Моя концепция свободы. — Ценность вещи иногда заключается не в том, чего ею достигают, а в том, что за нее платят, чего она нам стоит. Либеральные учреждения перестают быть либеральными, как только они достигнуты: впоследствии нет худших и более основательных нарушителей свободы, чем либеральные учреждения.
Хуже наколенника-либерала может быть только наколенник-консерватор.
Любой, кто не поддерживает кандидата от Республиканской партии... является РИНО.
Есть только одна вещь, которая дает мне надежду как республиканцу, и это демократы. Будет трудно управлять американцами хуже, чем это сделали республиканцы, но если кто-то и может это сделать, так это демократы.
Женщины — единственная «угнетенная» группа, которая может ежегодно покупать большую часть косметики на 10 миллиардов долларов; единственная угнетенная группа, которая тратит больше на модную и брендовую одежду, чем ее угнетатели; единственная угнетенная группа, которая больше смотрит телевизор.
Есть вещи похуже, чем глупое поведение на публике. Есть вещи и похуже этих миниатюрных предательств, совершенных, пережитых или подозреваемых; есть вещи похуже, чем не спать из-за мыслей о них. Сейчас 5 утра. Все худшие существа крадут к нам и ледяным взглядом стоят у кровати, выглядя все хуже, хуже и хуже.

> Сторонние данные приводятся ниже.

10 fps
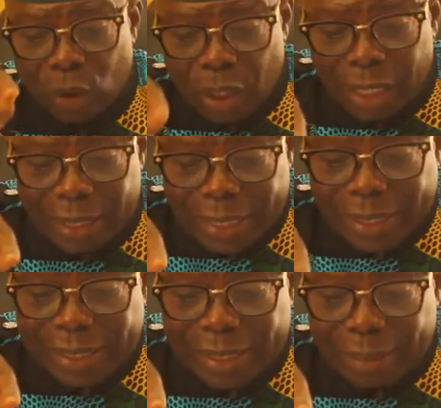In
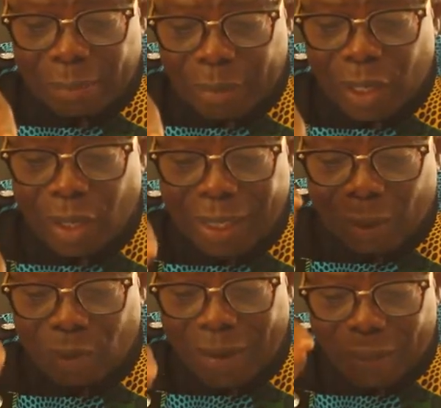this period
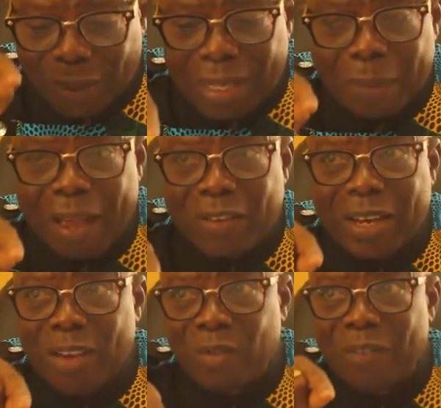that
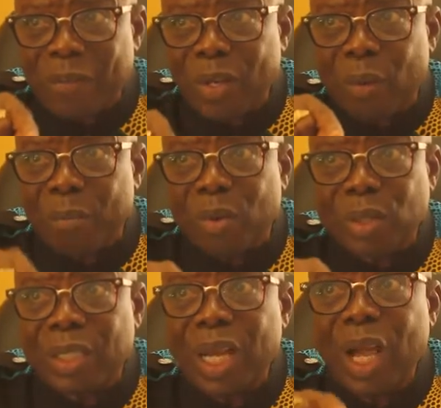we have been on
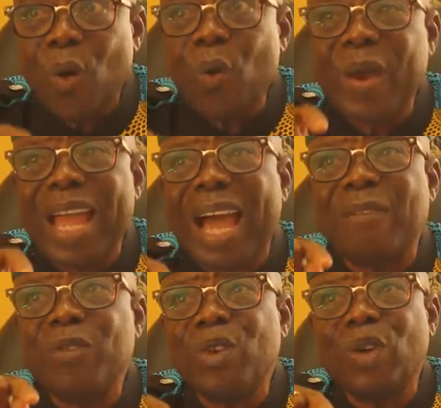board, we
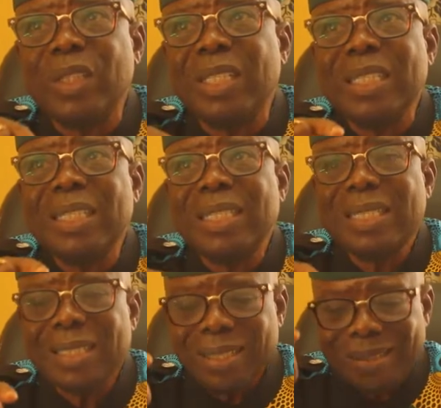have done
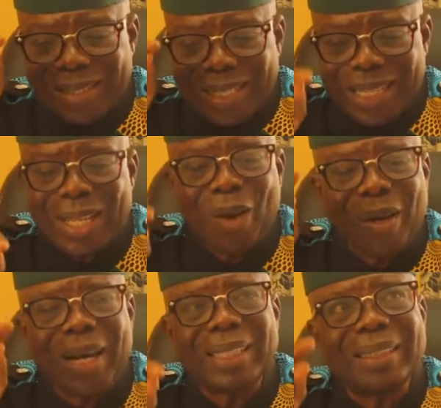
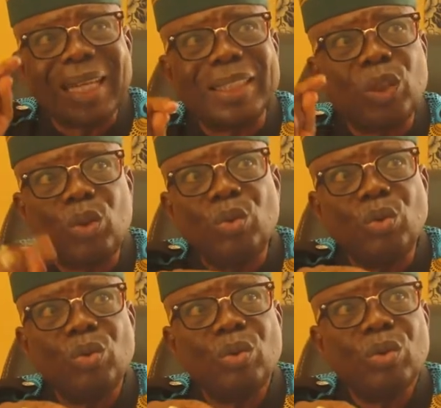
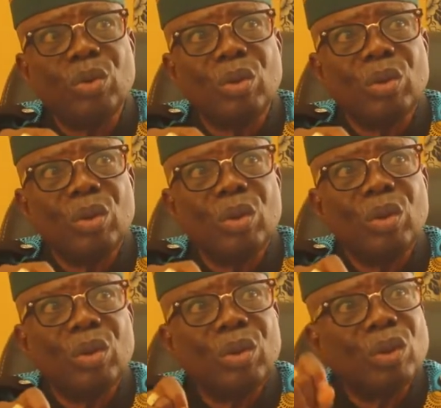332
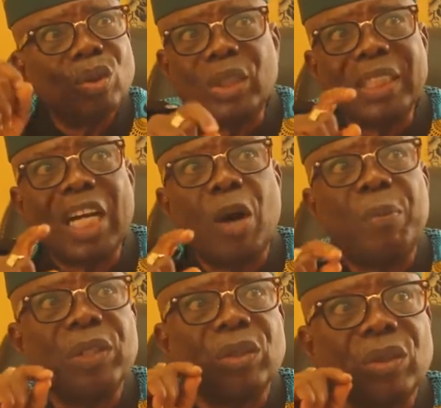surgical
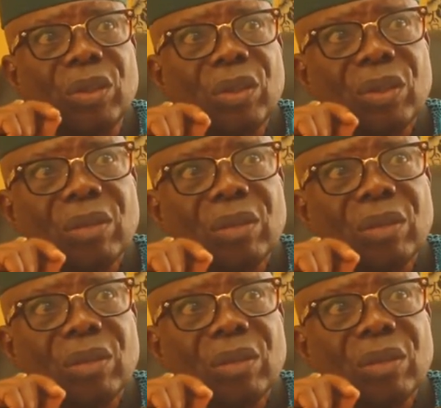operations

Республиканские корпоративисты хуже демократических корпоративистов, но только до некоторой степени. А корпоративисты-республиканцы, по крайней мере, верны своим принципам, какими бы отвратительными эти принципы ни казались некоторым из нас.

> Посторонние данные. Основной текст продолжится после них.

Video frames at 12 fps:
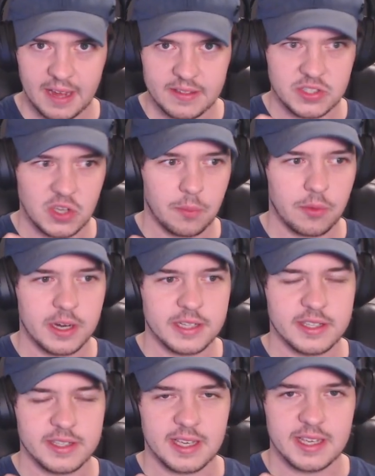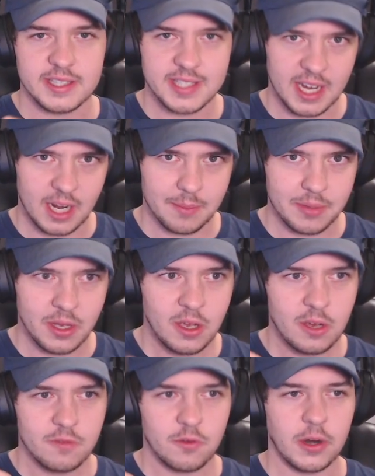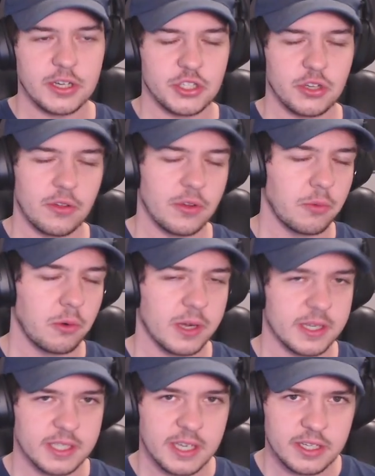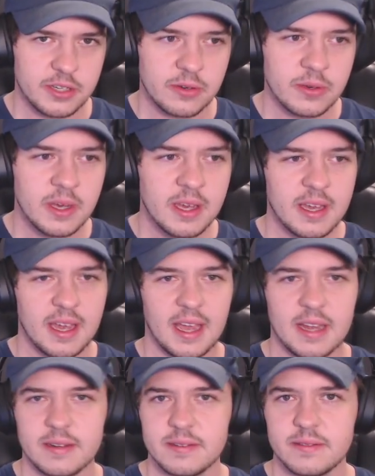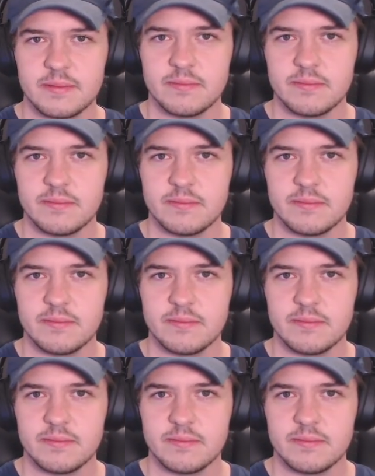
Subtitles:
how this operates as a setup for a show that will continue, and,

Республиканец. Республиканец. Это хуже, чем быть чертовым коммунистом!
Одна критика, которую я иногда слышу, заключается в том, что я на самом деле не настоящий либерал, а тайно консерватор. Или иногда они скажут, что я единственный, кто хуже консерватора, — ужасный «правый».
Плохо быть угнетенным меньшинством, но еще хуже быть угнетенным большинством.

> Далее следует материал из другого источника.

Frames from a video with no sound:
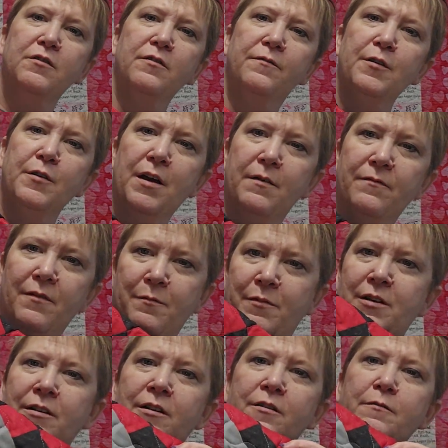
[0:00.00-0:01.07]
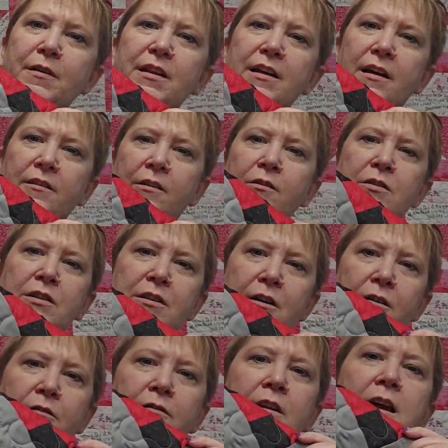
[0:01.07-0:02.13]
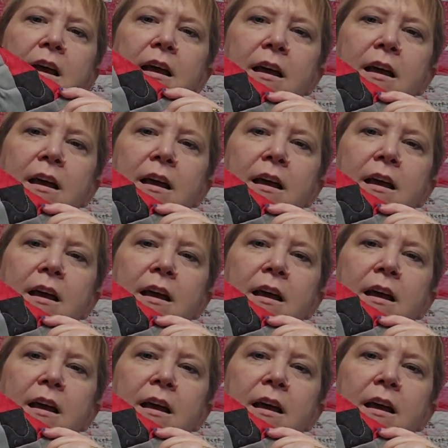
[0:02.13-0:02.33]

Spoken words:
So if you're not familiar with Yellowstone,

Хуже, чем обучить сотрудников и потерять их, может быть только одно: не обучить их и не удержать.
Нам нужно уйти от того, что каждый раз, когда вы встречаете кого-то, мы всегда говорим: «О, это мой друг такой-то». И, вы знаете, он республиканец. Знаете, мы всегда называем друг друга либералами, консерваторами, демократами или республиканцами.
Трансформация действительна только в том случае, если она осуществляется с людьми, а не для них. Освобождение подобно родам, причем болезненным. Появляющийся человек — это новый человек: уже не угнетатель и не угнетаемый, а человек в процессе достижения свободы. Только угнетенные, освобождая себя, могут освободить своих угнетателей.
Либералы есть либералы, и им не выгодно, когда их так идентифицируют. Они изо всех сил стараются не называться либералами. Им это не нравится. Они говорят о республиканцах и демократах, идентификации избирателей, консерваторах и либералах — вот на что вам нужно обратить внимание.
Открою тебе секрет: смерть — не самое страшное, что может с тобой случиться. Я знаю, что мы так думаем; мы первое общество, которое когда-либо думало так. Это не хуже бесчестия; это не хуже потери свободы; это не хуже, чем потеря чувства личной ответственности.
Я абсолютный демократ. Я против республиканцев. И справедливо, что вы это знаете... Я либерал. Слово Л!